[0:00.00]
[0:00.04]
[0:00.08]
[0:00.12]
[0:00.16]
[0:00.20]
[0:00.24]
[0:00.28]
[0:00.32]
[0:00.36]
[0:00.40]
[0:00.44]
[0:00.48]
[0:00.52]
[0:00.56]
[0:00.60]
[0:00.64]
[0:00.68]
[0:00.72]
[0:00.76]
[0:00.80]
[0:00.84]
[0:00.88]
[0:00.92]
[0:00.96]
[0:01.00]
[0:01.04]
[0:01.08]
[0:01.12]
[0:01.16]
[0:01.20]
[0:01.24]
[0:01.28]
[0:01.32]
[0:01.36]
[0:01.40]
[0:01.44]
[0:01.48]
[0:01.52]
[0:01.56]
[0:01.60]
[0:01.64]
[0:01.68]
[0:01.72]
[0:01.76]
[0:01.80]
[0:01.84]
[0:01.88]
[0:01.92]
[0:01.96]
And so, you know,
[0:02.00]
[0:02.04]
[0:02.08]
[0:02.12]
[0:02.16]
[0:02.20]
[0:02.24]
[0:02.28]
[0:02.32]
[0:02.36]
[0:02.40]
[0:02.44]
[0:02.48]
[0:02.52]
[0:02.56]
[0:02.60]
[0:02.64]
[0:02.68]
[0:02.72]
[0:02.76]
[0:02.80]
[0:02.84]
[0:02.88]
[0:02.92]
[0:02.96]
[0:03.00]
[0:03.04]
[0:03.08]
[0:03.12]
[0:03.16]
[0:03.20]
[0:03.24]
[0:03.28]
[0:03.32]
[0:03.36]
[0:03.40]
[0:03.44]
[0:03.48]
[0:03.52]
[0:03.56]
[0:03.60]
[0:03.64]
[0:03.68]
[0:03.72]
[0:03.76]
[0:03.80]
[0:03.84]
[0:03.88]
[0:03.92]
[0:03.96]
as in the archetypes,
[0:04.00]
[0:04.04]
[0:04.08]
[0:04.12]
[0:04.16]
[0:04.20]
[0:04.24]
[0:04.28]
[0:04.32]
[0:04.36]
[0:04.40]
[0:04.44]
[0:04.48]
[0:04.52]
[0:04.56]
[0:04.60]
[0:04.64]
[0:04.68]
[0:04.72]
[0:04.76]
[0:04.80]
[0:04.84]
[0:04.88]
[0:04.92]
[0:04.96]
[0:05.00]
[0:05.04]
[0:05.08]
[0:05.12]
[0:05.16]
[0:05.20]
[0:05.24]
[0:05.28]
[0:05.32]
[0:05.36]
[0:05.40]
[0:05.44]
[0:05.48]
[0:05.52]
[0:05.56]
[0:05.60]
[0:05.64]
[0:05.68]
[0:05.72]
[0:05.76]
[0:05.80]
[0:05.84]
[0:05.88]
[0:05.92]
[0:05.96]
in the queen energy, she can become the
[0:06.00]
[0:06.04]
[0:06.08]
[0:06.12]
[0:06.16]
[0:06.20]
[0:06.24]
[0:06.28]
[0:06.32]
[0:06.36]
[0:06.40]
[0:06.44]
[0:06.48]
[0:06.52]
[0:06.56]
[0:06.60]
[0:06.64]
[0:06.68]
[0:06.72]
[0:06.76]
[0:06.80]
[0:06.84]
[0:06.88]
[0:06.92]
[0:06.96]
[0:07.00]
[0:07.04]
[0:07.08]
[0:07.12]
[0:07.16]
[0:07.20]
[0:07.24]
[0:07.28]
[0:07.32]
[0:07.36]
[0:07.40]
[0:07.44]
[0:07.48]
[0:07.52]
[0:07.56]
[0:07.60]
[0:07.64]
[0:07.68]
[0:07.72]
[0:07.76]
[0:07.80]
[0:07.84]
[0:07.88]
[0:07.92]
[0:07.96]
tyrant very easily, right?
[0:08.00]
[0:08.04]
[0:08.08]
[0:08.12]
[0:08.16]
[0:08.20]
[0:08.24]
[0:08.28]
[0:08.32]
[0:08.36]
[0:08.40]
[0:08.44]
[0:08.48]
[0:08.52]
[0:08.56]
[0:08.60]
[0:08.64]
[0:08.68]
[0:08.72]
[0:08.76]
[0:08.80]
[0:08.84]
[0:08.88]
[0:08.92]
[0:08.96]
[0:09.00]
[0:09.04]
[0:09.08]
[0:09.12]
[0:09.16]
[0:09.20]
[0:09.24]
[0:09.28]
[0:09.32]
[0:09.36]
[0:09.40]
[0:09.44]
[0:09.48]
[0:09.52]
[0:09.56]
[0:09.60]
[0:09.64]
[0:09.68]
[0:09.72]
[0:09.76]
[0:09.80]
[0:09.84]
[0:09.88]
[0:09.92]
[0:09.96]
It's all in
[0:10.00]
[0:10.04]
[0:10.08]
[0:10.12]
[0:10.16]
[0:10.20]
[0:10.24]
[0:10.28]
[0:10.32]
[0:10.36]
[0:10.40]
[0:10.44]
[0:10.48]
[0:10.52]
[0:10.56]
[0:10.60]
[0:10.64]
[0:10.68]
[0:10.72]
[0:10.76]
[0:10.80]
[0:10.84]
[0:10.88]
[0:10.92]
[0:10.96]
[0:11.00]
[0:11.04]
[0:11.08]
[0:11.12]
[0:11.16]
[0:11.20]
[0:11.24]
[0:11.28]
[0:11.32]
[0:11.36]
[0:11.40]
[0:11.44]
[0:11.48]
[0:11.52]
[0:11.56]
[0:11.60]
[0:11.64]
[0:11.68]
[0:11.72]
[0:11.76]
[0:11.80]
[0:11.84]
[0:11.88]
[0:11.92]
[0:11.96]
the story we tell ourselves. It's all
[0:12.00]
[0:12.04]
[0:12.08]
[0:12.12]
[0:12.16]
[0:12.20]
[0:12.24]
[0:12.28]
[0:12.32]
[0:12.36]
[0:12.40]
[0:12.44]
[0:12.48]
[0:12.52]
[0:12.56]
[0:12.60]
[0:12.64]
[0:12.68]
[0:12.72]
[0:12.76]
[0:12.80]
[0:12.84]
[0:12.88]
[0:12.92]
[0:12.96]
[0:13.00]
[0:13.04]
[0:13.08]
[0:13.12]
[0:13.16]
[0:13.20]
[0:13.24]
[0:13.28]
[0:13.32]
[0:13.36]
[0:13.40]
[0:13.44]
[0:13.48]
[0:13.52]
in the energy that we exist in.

--

What you are asked to do:
Restate the entries. Match them exactly.

Expected answer:
[0:00.00]
[0:00.04]
[0:00.08]
[0:00.12]
[0:00.16]
[0:00.20]
[0:00.24]
[0:00.28]
[0:00.32]
[0:00.36]
[0:00.40]
[0:00.44]
[0:00.48]
[0:00.52]
[0:00.56]
[0:00.60]
[0:00.64]
[0:00.68]
[0:00.72]
[0:00.76]
[0:00.80]
[0:00.84]
[0:00.88]
[0:00.92]
[0:00.96]
[0:01.00]
[0:01.04]
[0:01.08]
[0:01.12]
[0:01.16]
[0:01.20]
[0:01.24]
[0:01.28]
[0:01.32]
[0:01.36]
[0:01.40]
[0:01.44]
[0:01.48]
[0:01.52]
[0:01.56]
[0:01.60]
[0:01.64]
[0:01.68]
[0:01.72]
[0:01.76]
[0:01.80]
[0:01.84]
[0:01.88]
[0:01.92]
[0:01.96]
And so, you know,
[0:02.00]
[0:02.04]
[0:02.08]
[0:02.12]
[0:02.16]
[0:02.20]
[0:02.24]
[0:02.28]
[0:02.32]
[0:02.36]
[0:02.40]
[0:02.44]
[0:02.48]
[0:02.52]
[0:02.56]
[0:02.60]
[0:02.64]
[0:02.68]
[0:02.72]
[0:02.76]
[0:02.80]
[0:02.84]
[0:02.88]
[0:02.92]
[0:02.96]
[0:03.00]
[0:03.04]
[0:03.08]
[0:03.12]
[0:03.16]
[0:03.20]
[0:03.24]
[0:03.28]
[0:03.32]
[0:03.36]
[0:03.40]
[0:03.44]
[0:03.48]
[0:03.52]
[0:03.56]
[0:03.60]
[0:03.64]
[0:03.68]
[0:03.72]
[0:03.76]
[0:03.80]
[0:03.84]
[0:03.88]
[0:03.92]
[0:03.96]
as in the archetypes,
[0:04.00]
[0:04.04]
[0:04.08]
[0:04.12]
[0:04.16]
[0:04.20]
[0:04.24]
[0:04.28]
[0:04.32]
[0:04.36]
[0:04.40]
[0:04.44]
[0:04.48]
[0:04.52]
[0:04.56]
[0:04.60]
[0:04.64]
[0:04.68]
[0:04.72]
[0:04.76]
[0:04.80]
[0:04.84]
[0:04.88]
[0:04.92]
[0:04.96]
[0:05.00]
[0:05.04]
[0:05.08]
[0:05.12]
[0:05.16]
[0:05.20]
[0:05.24]
[0:05.28]
[0:05.32]
[0:05.36]
[0:05.40]
[0:05.44]
[0:05.48]
[0:05.52]
[0:05.56]
[0:05.60]
[0:05.64]
[0:05.68]
[0:05.72]
[0:05.76]
[0:05.80]
[0:05.84]
[0:05.88]
[0:05.92]
[0:05.96]
in the queen energy, she can become the
[0:06.00]
[0:06.04]
[0:06.08]
[0:06.12]
[0:06.16]
[0:06.20]
[0:06.24]
[0:06.28]
[0:06.32]
[0:06.36]
[0:06.40]
[0:06.44]
[0:06.48]
[0:06.52]
[0:06.56]
[0:06.60]
[0:06.64]
[0:06.68]
[0:06.72]
[0:06.76]
[0:06.80]
[0:06.84]
[0:06.88]
[0:06.92]
[0:06.96]
[0:07.00]
[0:07.04]
[0:07.08]
[0:07.12]
[0:07.16]
[0:07.20]
[0:07.24]
[0:07.28]
[0:07.32]
[0:07.36]
[0:07.40]
[0:07.44]
[0:07.48]
[0:07.52]
[0:07.56]
[0:07.60]
[0:07.64]
[0:07.68]
[0:07.72]
[0:07.76]
[0:07.80]
[0:07.84]
[0:07.88]
[0:07.92]
[0:07.96]
tyrant very easily, right?
[0:08.00]
[0:08.04]
[0:08.08]
[0:08.12]
[0:08.16]
[0:08.20]
[0:08.24]
[0:08.28]
[0:08.32]
[0:08.36]
[0:08.40]
[0:08.44]
[0:08.48]
[0:08.52]
[0:08.56]
[0:08.60]
[0:08.64]
[0:08.68]
[0:08.72]
[0:08.76]
[0:08.80]
[0:08.84]
[0:08.88]
[0:08.92]
[0:08.96]
[0:09.00]
[0:09.04]
[0:09.08]
[0:09.12]
[0:09.16]
[0:09.20]
[0:09.24]
[0:09.28]
[0:09.32]
[0:09.36]
[0:09.40]
[0:09.44]
[0:09.48]
[0:09.52]
[0:09.56]
[0:09.60]
[0:09.64]
[0:09.68]
[0:09.72]
[0:09.76]
[0:09.80]
[0:09.84]
[0:09.88]
[0:09.92]
[0:09.96]
It's all in
[0:10.00]
[0:10.04]
[0:10.08]
[0:10.12]
[0:10.16]
[0:10.20]
[0:10.24]
[0:10.28]
[0:10.32]
[0:10.36]
[0:10.40]
[0:10.44]
[0:10.48]
[0:10.52]
[0:10.56]
[0:10.60]
[0:10.64]
[0:10.68]
[0:10.72]
[0:10.76]
[0:10.80]
[0:10.84]
[0:10.88]
[0:10.92]
[0:10.96]
[0:11.00]
[0:11.04]
[0:11.08]
[0:11.12]
[0:11.16]
[0:11.20]
[0:11.24]
[0:11.28]
[0:11.32]
[0:11.36]
[0:11.40]
[0:11.44]
[0:11.48]
[0:11.52]
[0:11.56]
[0:11.60]
[0:11.64]
[0:11.68]
[0:11.72]
[0:11.76]
[0:11.80]
[0:11.84]
[0:11.88]
[0:11.92]
[0:11.96]
the story we tell ourselves. It's all
[0:12.00]
[0:12.04]
[0:12.08]
[0:12.12]
[0:12.16]
[0:12.20]
[0:12.24]
[0:12.28]
[0:12.32]
[0:12.36]
[0:12.40]
[0:12.44]
[0:12.48]
[0:12.52]
[0:12.56]
[0:12.60]
[0:12.64]
[0:12.68]
[0:12.72]
[0:12.76]
[0:12.80]
[0:12.84]
[0:12.88]
[0:12.92]
[0:12.96]
[0:13.00]
[0:13.04]
[0:13.08]
[0:13.12]
[0:13.16]
[0:13.20]
[0:13.24]
[0:13.28]
[0:13.32]
[0:13.36]
[0:13.40]
[0:13.44]
[0:13.48]
[0:13.52]
in the energy that we exist in.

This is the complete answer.